SHADY GROVE — After more than a decade of land swaps and relocations, County Executive Ike Leggett and developer EYA officially broke ground on Westside Tuesday.
The 45-acre development has been in the works since about 2004 when EYA first got involved in the process for the Shady Grove sector plan. The development will include 407 townhouses and more than 1,000 rental homes as well as office and retail space.
Leggett has pushed for the plan for years as part of his “smart growth” initiative that relocates industrial functions and replaces them with residential development to take advantage of the Metro station proximity.
“Now that sounds simple, but it was in fact difficult. But we were determined to do so and determined to move forward, and what we have here today, I think, reflects that,” Leggett said.
The county orchestrated a land swap with EYA for land across Shady Grove Road farther from the Metro, according to David Dise, director of the Department of General Services. The current land held multiple county functions, including the Department of Liquor Control warehouse, food services for Montgomery County Public Schools and multiple maintenance facilities.
So far, the county has only sold one set of townhouse lots to EYA for $16.6 million, but future transactions are to come. The county hopes to recover the costs of all the relocations not just through selling land to EYA but also through the increased tax base once the land is developed and getting long-term interest on the development sales, according to Dise.
“In the long run, the way we envision it, it will not cost the county anything. We get new facilities located at different locations, and we get better facilities, and we get property now that’s generating tax dollars because when it was county property, it generated no tax dollars,” Leggett said. “In the wash, when it’s all said and done, it shouldn’t cost the county anything.”
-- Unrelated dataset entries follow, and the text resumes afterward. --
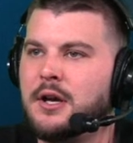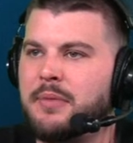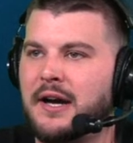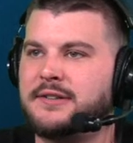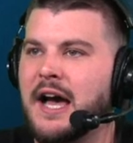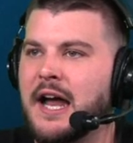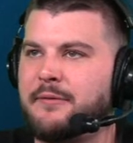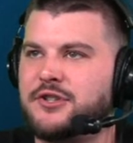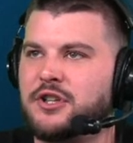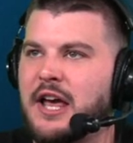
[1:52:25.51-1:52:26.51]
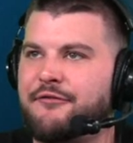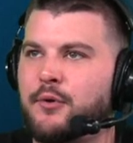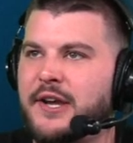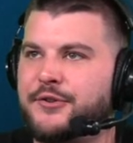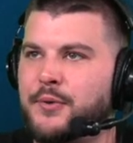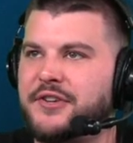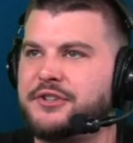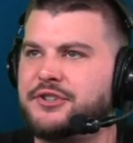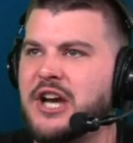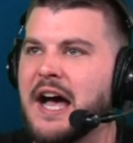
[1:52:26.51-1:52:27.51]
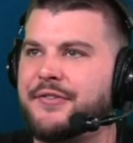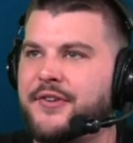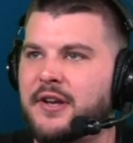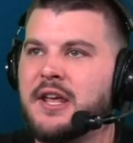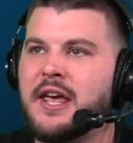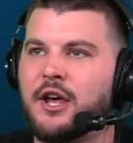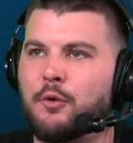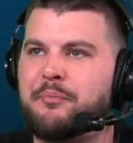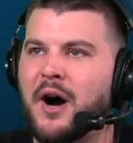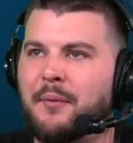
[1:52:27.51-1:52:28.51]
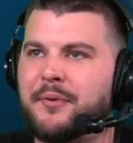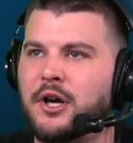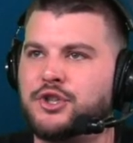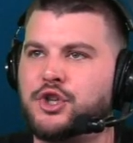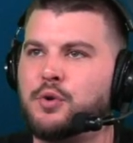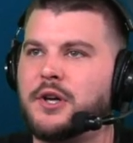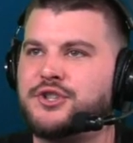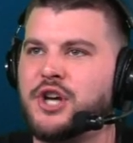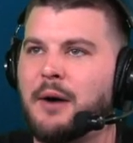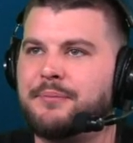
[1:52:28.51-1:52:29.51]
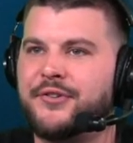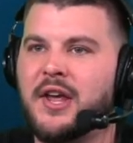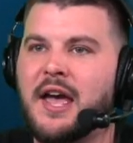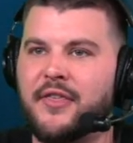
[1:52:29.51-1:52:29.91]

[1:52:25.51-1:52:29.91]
Bogdanovic, left wing, swings it to Johnson. He'll pump. Achiuwa jumps.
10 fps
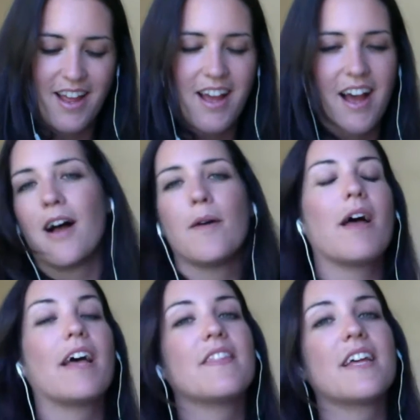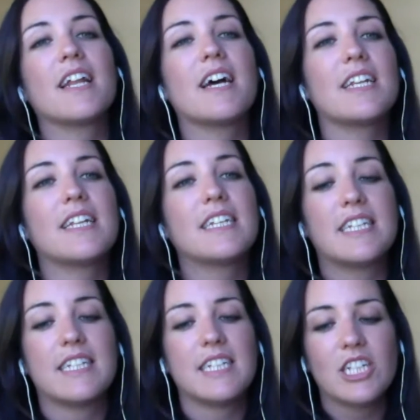And then in
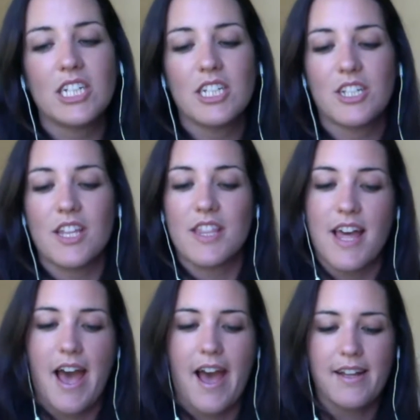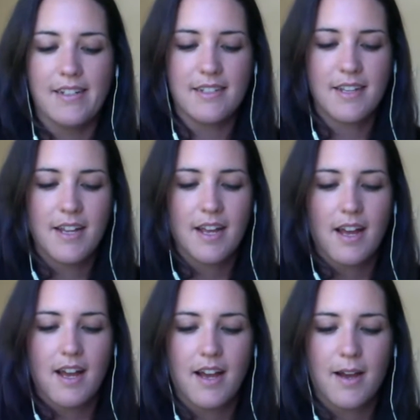addition to that,
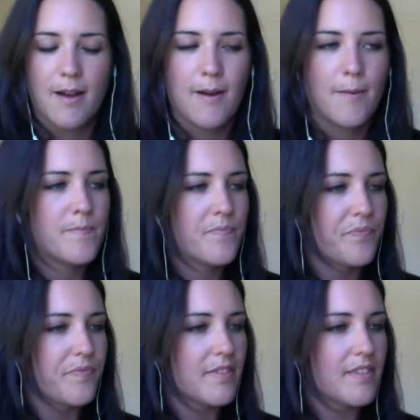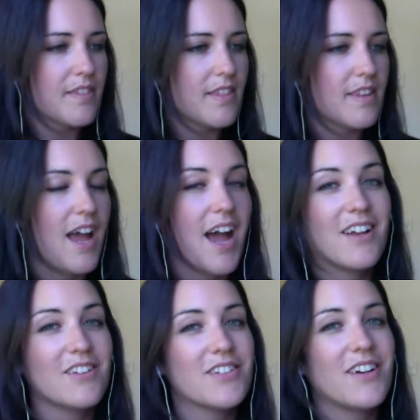I
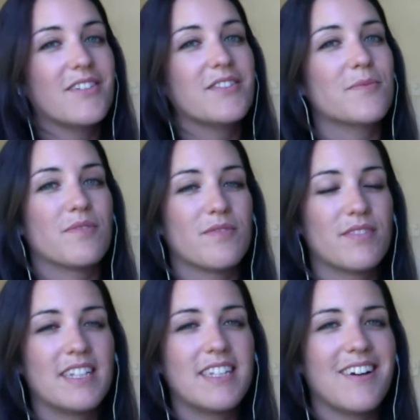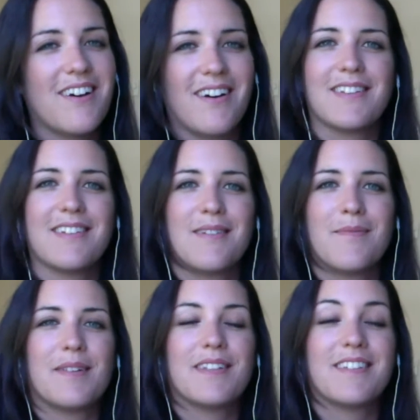also have some really
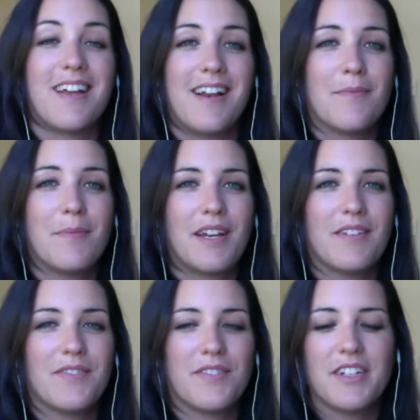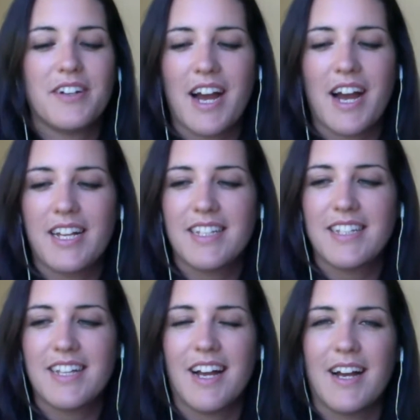awesome sign-up gifts for you guys,
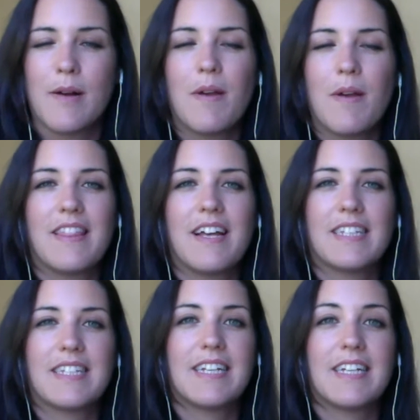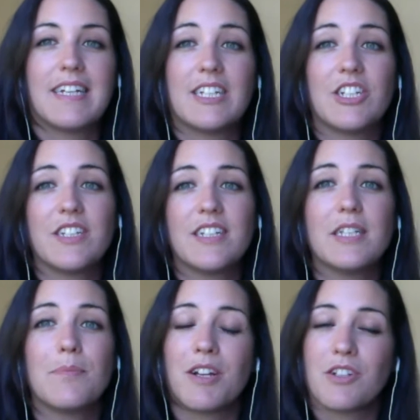and that's just a
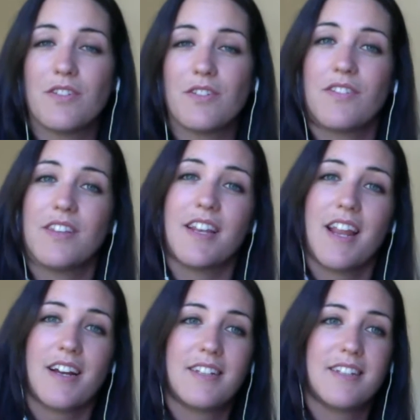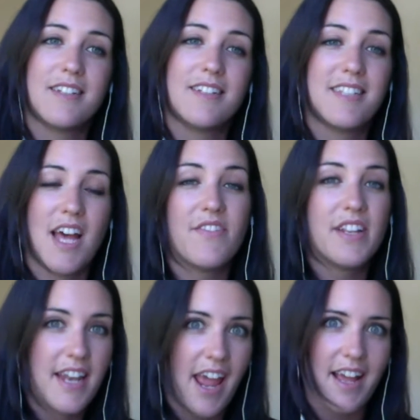special for the next
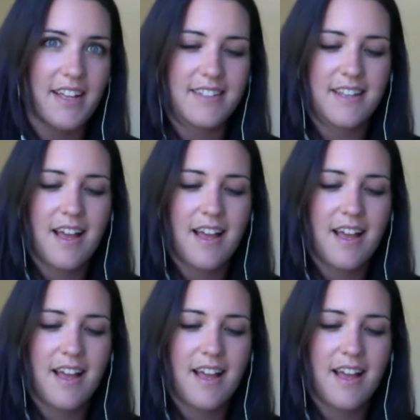7 days.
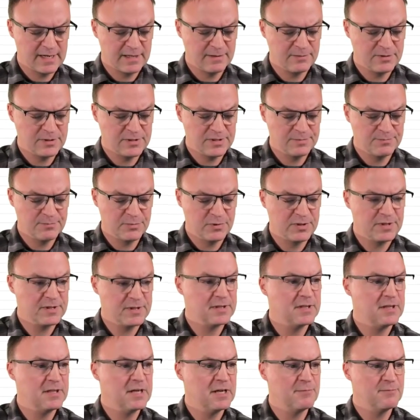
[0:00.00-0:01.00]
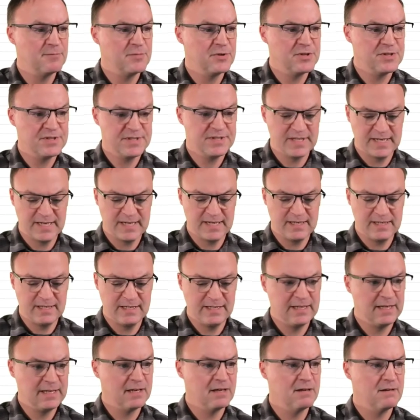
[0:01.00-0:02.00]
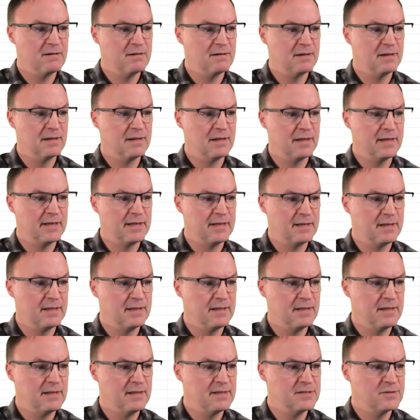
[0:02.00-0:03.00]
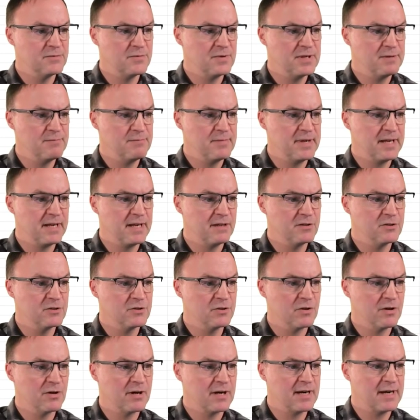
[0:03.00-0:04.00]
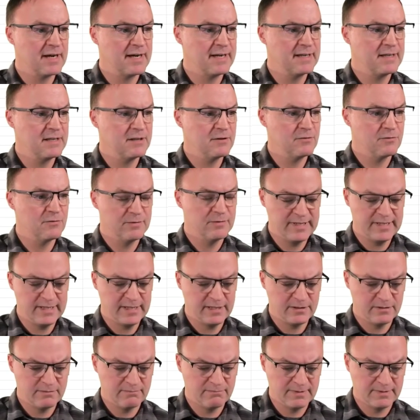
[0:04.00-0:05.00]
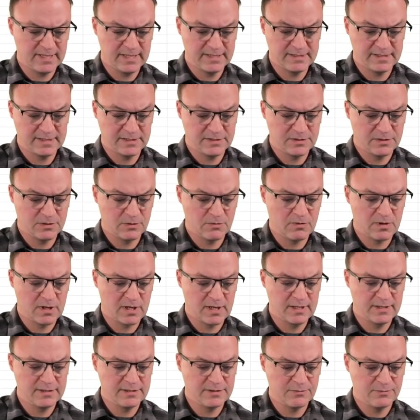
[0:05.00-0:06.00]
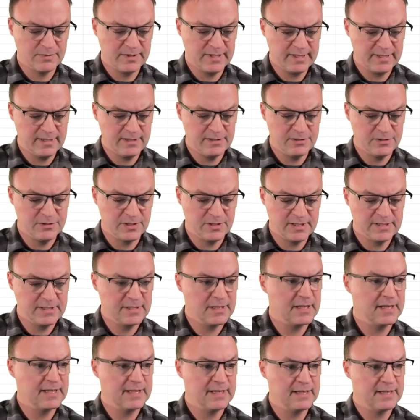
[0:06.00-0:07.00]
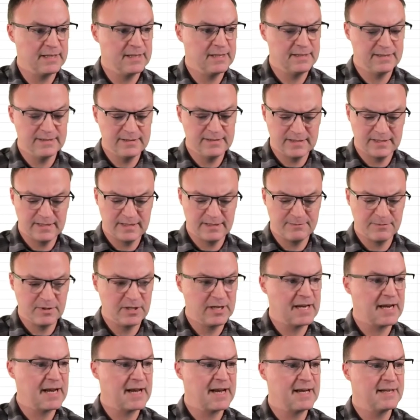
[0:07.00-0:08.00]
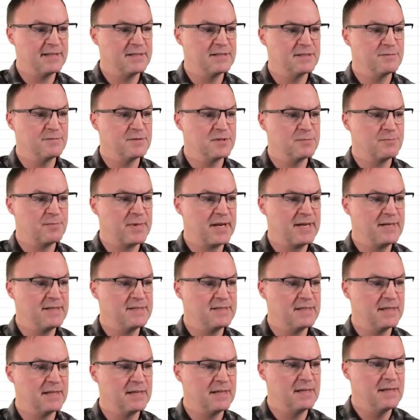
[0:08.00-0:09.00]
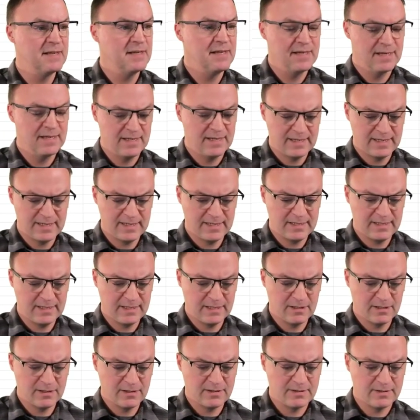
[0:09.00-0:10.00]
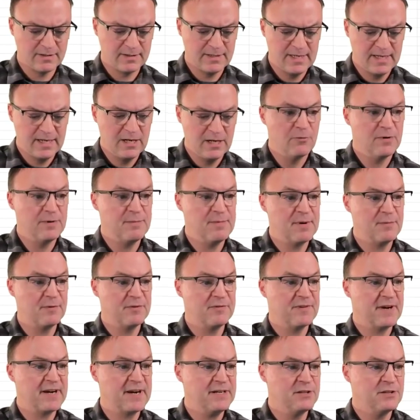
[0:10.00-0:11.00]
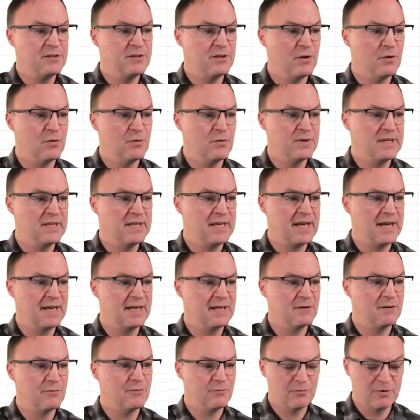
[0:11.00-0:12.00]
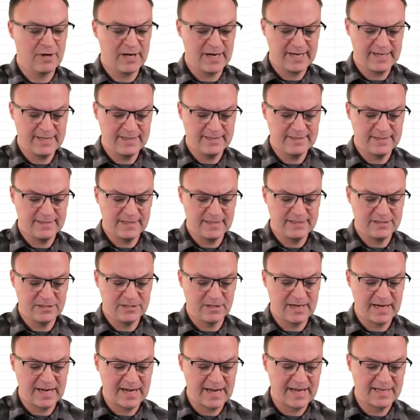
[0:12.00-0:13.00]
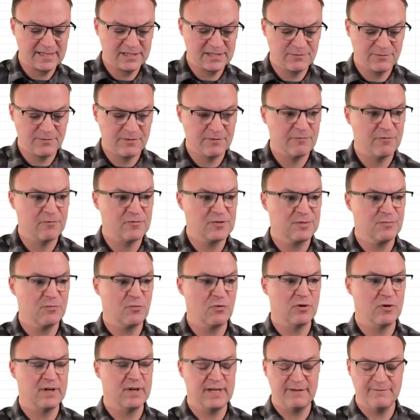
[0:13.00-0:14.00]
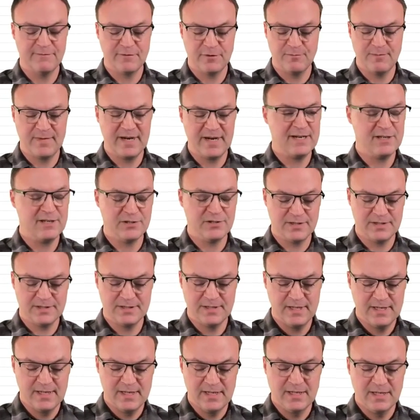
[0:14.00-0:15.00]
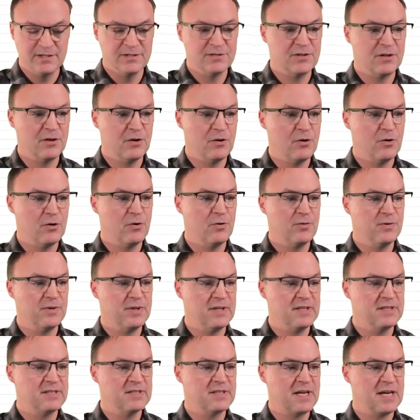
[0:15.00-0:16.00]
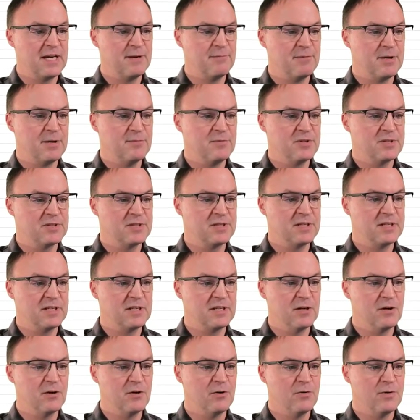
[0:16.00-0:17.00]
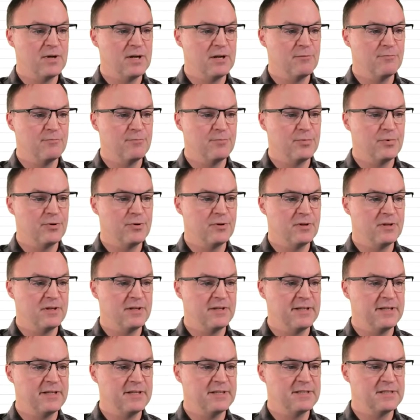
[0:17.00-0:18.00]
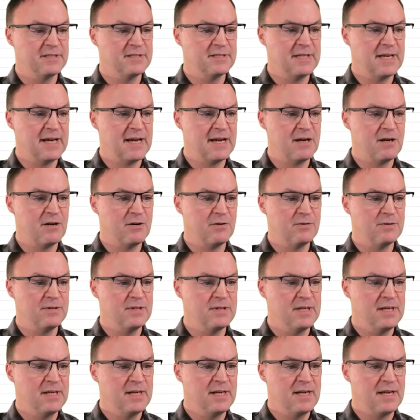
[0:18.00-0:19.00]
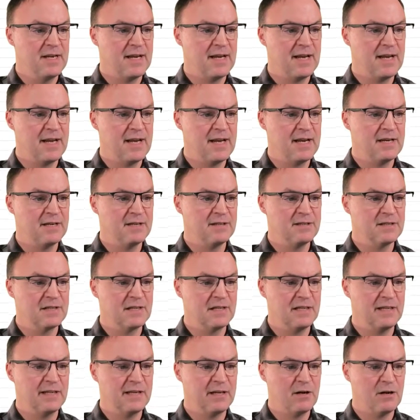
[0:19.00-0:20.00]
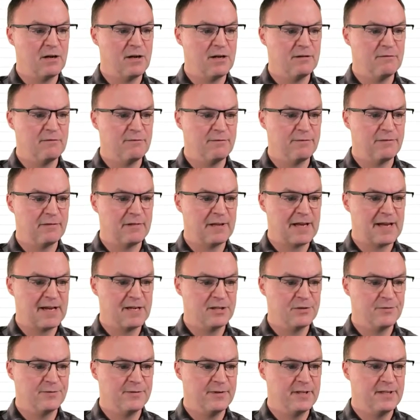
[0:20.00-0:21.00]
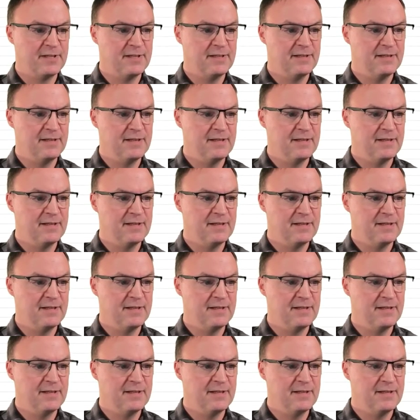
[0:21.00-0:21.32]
just put the numbers in here like this one, making sure I can read it because it's so hard to read, just like it is. And I'm going to add some spacing in here. Remember, if I don't get it right, it's going to ask for some more information. So this time I'm just going to go and pull this down and click on flash fill.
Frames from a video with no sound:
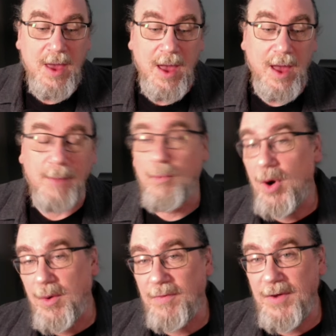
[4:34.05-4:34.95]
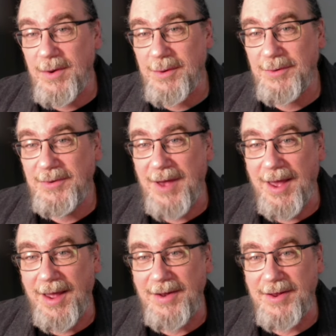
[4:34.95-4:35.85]
Uh, book reviews.
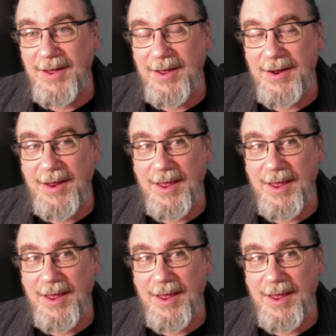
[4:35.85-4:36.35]
I did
The relocations also involve buying a Webb Tract for the future public service training academy in Montgomery Village and fulfilling multiple sector plans in the county.
“Frankly, it’s brilliant in the overall strategy,” Dise said.
But the east side of the Shady Grove area planned for smart growth development is still experiencing some hiccups. Although the Department of General Services has already chosen NVR and LCOR to development the land, the county is having trouble finding a satisfactory solution – temporary or permanent – for moving the more than 400 buses, along with parking spaces for drives and training functions, elsewhere in the county.
The County Council has given itself until the end of 2015 to declare “no further need” on the property, in the hopes that it can have solutions in place by then for the 35-acre site. As a temporary solution, the council has considered placing buses at a number of sites throughout the county and is considering the current Blair Ewing Center on Avery Road as a permanent site.
“Well, there’s no perfect solution; that’s for sure. But we will have a solution, and we have to come up with one. This is simply unacceptable to have buses at this location,” Leggett said, because of the area master plan and its proximity to public transit.
MCPS has to vacate the site of the bus depot by 2017 and has been trying to find a location for the bus depot for about a decade.
The development where the bus depot is now will also include about four acres for a park and four for a school. Although MCPS’s standard acreage for a school exceeds four acres, Planning Board Chair Casey Anderson said he is optimistic they could look at the school design in new ways.
He said the difficulty in finding a bus depot site though is indicative of future planning problems for the county as less land becomes available.
“It’s only going to get more difficult over time as the county is built out to find places to put these, whether it’s a school or a park or a bus depot. These are all things that need to be accommodated. They can be accommodated but sometimes it requires some tradeoffs that we haven’t had to make in the past,” Anderson said.